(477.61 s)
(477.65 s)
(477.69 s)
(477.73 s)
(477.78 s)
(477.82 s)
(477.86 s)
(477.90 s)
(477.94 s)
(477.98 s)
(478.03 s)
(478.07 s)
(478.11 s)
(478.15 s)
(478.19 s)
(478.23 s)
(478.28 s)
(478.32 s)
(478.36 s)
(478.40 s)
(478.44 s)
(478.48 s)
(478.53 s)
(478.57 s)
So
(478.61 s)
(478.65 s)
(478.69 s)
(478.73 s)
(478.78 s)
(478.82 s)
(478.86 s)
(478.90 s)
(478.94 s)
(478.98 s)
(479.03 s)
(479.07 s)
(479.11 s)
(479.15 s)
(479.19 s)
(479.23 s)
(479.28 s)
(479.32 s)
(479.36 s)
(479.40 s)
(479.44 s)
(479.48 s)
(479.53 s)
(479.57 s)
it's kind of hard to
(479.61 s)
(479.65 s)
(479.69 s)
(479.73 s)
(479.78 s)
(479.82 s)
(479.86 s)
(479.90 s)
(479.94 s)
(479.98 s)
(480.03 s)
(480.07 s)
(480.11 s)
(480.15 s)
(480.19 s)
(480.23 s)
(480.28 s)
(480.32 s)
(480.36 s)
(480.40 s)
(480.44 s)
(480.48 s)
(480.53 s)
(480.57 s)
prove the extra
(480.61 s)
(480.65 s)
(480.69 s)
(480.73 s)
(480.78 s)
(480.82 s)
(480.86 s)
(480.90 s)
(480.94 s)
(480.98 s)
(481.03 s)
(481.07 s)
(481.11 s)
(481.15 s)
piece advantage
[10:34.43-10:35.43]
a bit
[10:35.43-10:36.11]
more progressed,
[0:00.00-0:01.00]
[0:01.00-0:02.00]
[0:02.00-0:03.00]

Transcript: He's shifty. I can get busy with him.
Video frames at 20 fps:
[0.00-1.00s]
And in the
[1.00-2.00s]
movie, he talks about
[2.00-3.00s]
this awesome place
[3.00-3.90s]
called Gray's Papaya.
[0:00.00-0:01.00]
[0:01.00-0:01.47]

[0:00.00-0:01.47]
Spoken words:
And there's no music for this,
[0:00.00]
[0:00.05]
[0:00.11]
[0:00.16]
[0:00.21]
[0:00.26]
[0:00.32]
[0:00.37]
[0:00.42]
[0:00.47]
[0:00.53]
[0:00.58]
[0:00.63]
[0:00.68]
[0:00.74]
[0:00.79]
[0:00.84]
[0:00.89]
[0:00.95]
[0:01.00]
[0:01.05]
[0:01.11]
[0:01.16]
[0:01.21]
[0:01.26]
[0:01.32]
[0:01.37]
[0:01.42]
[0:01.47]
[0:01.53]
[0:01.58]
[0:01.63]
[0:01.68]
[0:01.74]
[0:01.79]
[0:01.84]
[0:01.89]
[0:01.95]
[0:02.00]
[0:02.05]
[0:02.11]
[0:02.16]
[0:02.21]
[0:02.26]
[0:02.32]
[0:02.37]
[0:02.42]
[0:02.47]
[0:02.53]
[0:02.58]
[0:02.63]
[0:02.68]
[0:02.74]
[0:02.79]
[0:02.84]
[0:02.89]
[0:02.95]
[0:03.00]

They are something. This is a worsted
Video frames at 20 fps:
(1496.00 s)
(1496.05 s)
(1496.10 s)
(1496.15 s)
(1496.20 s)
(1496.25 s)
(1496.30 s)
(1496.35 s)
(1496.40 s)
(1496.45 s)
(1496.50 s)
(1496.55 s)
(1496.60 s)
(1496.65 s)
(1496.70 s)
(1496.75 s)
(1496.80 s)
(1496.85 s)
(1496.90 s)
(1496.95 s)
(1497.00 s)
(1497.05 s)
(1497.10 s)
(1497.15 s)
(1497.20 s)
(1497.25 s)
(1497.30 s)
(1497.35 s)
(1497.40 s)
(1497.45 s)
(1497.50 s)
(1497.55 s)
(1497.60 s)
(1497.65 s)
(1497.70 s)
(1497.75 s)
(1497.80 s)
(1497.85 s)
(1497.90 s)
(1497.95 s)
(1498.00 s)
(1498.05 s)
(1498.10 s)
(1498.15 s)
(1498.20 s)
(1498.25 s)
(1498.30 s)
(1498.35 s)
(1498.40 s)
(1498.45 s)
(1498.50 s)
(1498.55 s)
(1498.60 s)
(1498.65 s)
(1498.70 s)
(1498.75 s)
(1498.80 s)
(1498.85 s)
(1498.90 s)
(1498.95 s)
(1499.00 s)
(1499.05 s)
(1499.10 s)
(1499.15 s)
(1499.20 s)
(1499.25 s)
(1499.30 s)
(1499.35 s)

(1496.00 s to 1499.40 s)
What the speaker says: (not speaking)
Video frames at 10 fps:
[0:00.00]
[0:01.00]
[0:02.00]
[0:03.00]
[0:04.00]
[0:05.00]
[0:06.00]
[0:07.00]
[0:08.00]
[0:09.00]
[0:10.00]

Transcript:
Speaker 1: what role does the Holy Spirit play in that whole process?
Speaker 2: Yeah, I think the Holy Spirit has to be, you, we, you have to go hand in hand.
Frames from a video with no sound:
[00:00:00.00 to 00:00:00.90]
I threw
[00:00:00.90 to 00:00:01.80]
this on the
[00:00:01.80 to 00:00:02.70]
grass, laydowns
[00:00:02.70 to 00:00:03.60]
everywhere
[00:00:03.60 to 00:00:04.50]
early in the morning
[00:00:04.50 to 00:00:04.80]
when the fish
------------------------------
### Aim of the task
Find and copy each line of the listing above that holds the word "with".

### Task result
Transcript: He's shifty. I can get busy with him.
Frames from a video with no sound:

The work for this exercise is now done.